Honoré N. Razafindramiandra served as Minister of Culture, Communications and Recreation of the Republic of Madagascar until his death at age 57 on April 29, 1996, in Tamatave and rest in peace on the sacred hill of Ambohidrabiby. His wife Monique Ralantoaritsimba died on February 10, 2006, in Paris and rest in peace on the sacred hill of Ambohimalaza.

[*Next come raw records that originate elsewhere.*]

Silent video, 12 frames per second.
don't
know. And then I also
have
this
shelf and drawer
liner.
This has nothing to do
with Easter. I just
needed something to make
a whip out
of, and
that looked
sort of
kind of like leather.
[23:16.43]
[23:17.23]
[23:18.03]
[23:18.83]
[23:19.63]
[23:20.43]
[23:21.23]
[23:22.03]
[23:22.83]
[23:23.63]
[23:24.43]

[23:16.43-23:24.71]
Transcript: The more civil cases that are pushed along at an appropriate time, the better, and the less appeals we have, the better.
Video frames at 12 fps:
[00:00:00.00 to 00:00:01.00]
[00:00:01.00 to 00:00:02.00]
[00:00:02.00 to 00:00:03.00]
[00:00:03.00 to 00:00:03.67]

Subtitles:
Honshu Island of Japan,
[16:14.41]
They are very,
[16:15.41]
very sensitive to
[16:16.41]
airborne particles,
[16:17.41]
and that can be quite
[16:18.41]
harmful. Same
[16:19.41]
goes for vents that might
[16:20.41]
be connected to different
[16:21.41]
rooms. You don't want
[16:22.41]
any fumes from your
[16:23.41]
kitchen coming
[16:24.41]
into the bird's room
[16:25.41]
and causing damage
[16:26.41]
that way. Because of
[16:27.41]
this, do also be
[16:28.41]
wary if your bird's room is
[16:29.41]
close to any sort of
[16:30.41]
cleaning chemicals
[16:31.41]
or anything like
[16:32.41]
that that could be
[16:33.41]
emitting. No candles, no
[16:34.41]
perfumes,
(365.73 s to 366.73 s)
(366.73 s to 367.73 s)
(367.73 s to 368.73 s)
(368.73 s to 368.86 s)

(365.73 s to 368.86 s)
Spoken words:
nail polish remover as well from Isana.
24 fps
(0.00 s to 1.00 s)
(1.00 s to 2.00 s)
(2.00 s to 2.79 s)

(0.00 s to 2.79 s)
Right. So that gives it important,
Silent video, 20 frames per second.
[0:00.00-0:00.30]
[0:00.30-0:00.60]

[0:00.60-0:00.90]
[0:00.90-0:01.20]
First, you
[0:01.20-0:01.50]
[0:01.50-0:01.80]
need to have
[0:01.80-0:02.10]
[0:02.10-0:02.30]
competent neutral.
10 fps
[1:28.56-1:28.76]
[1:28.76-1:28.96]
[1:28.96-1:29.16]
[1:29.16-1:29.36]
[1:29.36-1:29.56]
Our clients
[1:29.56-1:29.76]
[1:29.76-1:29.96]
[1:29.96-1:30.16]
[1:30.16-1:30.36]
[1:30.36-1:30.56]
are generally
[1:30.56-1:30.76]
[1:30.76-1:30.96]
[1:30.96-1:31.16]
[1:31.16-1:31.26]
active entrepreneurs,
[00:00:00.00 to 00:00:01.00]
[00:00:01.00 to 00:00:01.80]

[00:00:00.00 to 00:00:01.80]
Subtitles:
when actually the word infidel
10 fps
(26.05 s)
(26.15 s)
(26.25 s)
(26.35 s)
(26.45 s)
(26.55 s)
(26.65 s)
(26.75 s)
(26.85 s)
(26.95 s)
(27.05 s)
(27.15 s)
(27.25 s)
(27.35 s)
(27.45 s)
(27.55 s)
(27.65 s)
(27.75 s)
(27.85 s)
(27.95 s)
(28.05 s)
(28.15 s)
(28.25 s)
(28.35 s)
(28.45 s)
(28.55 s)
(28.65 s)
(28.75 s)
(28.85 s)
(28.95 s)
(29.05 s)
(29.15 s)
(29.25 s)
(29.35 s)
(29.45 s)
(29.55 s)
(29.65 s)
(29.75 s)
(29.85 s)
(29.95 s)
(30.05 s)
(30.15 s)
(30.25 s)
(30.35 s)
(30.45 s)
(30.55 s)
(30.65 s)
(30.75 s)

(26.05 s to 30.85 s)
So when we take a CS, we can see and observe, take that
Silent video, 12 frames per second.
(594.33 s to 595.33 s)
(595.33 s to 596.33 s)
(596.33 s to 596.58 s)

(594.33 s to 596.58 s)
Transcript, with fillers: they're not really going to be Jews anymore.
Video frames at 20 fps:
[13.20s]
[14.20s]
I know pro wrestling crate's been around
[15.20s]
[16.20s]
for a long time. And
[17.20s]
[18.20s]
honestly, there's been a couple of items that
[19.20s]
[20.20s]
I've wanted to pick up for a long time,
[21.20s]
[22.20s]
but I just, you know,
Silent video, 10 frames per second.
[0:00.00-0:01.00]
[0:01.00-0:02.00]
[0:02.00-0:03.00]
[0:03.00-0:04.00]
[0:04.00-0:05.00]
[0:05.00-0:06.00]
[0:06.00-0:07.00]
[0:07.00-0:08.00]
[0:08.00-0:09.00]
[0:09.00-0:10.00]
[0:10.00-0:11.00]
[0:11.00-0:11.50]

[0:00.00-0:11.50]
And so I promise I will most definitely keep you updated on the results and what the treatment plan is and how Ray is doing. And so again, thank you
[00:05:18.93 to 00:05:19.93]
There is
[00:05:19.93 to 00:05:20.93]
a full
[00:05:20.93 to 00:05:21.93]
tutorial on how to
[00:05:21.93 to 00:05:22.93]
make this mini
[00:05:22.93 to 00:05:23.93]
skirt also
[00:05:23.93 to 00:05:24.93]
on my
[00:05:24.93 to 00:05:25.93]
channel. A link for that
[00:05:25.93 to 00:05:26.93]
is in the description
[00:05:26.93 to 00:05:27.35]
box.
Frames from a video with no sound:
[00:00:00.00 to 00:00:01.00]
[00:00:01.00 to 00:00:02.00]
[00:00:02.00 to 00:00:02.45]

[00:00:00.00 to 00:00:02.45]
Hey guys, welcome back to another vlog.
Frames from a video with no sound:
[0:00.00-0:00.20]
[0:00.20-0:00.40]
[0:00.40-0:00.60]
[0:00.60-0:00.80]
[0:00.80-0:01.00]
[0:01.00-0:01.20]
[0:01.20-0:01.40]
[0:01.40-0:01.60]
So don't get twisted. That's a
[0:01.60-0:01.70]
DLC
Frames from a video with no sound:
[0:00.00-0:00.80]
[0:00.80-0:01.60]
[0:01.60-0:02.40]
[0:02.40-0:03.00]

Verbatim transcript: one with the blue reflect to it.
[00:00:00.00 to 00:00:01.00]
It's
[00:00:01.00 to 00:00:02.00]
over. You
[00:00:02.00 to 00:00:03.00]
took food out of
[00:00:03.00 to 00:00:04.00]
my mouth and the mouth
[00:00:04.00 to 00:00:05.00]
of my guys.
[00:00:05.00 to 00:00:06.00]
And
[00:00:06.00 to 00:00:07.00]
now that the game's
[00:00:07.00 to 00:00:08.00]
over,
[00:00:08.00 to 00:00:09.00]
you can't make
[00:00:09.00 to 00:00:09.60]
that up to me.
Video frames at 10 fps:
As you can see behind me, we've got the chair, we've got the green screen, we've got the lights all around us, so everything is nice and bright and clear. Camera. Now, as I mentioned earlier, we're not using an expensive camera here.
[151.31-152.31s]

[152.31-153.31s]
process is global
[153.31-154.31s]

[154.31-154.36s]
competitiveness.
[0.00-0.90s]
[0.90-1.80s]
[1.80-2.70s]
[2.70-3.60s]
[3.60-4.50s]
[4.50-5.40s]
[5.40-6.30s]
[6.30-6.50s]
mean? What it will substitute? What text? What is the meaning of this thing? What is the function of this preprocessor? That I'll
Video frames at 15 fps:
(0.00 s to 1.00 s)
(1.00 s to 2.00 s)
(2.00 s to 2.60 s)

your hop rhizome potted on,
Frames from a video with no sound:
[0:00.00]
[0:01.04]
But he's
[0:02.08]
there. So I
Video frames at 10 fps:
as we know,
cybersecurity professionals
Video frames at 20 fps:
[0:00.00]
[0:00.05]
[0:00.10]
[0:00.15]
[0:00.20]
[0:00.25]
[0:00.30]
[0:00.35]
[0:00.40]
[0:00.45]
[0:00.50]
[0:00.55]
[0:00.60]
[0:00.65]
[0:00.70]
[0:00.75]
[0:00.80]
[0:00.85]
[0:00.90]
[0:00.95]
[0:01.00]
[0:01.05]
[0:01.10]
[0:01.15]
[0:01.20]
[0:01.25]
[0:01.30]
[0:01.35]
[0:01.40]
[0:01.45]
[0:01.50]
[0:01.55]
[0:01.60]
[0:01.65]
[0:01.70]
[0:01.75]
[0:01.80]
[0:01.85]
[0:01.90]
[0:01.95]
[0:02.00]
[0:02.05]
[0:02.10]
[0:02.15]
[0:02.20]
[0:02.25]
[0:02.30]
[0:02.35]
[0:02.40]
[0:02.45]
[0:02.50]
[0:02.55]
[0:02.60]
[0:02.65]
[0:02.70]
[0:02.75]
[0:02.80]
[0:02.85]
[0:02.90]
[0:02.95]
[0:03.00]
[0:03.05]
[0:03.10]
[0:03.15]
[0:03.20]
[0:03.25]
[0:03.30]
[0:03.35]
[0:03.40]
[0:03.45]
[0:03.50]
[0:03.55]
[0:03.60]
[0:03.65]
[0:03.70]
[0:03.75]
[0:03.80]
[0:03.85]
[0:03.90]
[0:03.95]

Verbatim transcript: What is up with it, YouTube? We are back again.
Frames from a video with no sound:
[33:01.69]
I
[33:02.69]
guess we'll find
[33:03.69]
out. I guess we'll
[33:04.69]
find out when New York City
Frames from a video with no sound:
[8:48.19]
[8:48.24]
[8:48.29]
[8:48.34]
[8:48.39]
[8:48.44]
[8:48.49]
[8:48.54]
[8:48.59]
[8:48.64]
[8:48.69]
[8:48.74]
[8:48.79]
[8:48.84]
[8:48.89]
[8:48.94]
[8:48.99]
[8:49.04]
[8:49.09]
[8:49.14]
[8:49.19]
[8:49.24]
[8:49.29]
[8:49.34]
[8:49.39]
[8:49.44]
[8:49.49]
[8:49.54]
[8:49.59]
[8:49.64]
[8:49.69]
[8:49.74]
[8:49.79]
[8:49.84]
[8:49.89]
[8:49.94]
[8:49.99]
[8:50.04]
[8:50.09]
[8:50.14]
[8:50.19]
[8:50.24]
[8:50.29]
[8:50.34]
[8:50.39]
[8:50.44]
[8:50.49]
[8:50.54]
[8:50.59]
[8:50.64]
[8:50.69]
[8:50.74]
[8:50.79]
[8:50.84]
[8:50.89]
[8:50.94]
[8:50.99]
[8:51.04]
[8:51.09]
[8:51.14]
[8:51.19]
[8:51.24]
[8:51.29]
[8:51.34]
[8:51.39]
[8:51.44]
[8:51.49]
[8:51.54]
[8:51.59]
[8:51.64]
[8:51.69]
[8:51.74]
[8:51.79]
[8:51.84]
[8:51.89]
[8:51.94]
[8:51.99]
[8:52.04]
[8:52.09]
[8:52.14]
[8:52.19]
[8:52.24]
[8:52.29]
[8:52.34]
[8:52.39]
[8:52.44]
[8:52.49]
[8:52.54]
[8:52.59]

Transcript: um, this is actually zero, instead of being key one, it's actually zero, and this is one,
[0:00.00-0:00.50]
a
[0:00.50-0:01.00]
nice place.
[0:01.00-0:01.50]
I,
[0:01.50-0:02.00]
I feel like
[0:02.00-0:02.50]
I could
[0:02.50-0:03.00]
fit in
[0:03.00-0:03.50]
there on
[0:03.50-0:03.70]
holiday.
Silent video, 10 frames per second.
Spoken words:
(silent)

They are survived by son Narisetra and daughter Harilanto and by grandchildren Malala and Kirsten Faniry.

== Legacy==

Honoré N. Razafindramiandra thesis entitled: 'Madagascar's accession to independence and the development of external relations of the Malagasy Republic" cite as references to students at ENAM (École nationale d'administration Malgache) and Faculty of History at University of Ankatso, Antananarivo, Madagascar.

His son Narisetra Razafindramiandra based in Antananarivo, Madagascar was a former member and advisor to Ministerial Cabinets (MEM, MAE) of the Republic of Madagascar. Founder and currently Managing Director of Institut du Monde Contemporain (I.M.C).

His daughter Harilanto Razafindramiandra based in New York, U.S.A. took over the management of Ala-Voly which has been renamed AVE! Ala-Voly Entertainment and Confidences au Sommet. She has also worked for numerous Missions to the United Nations.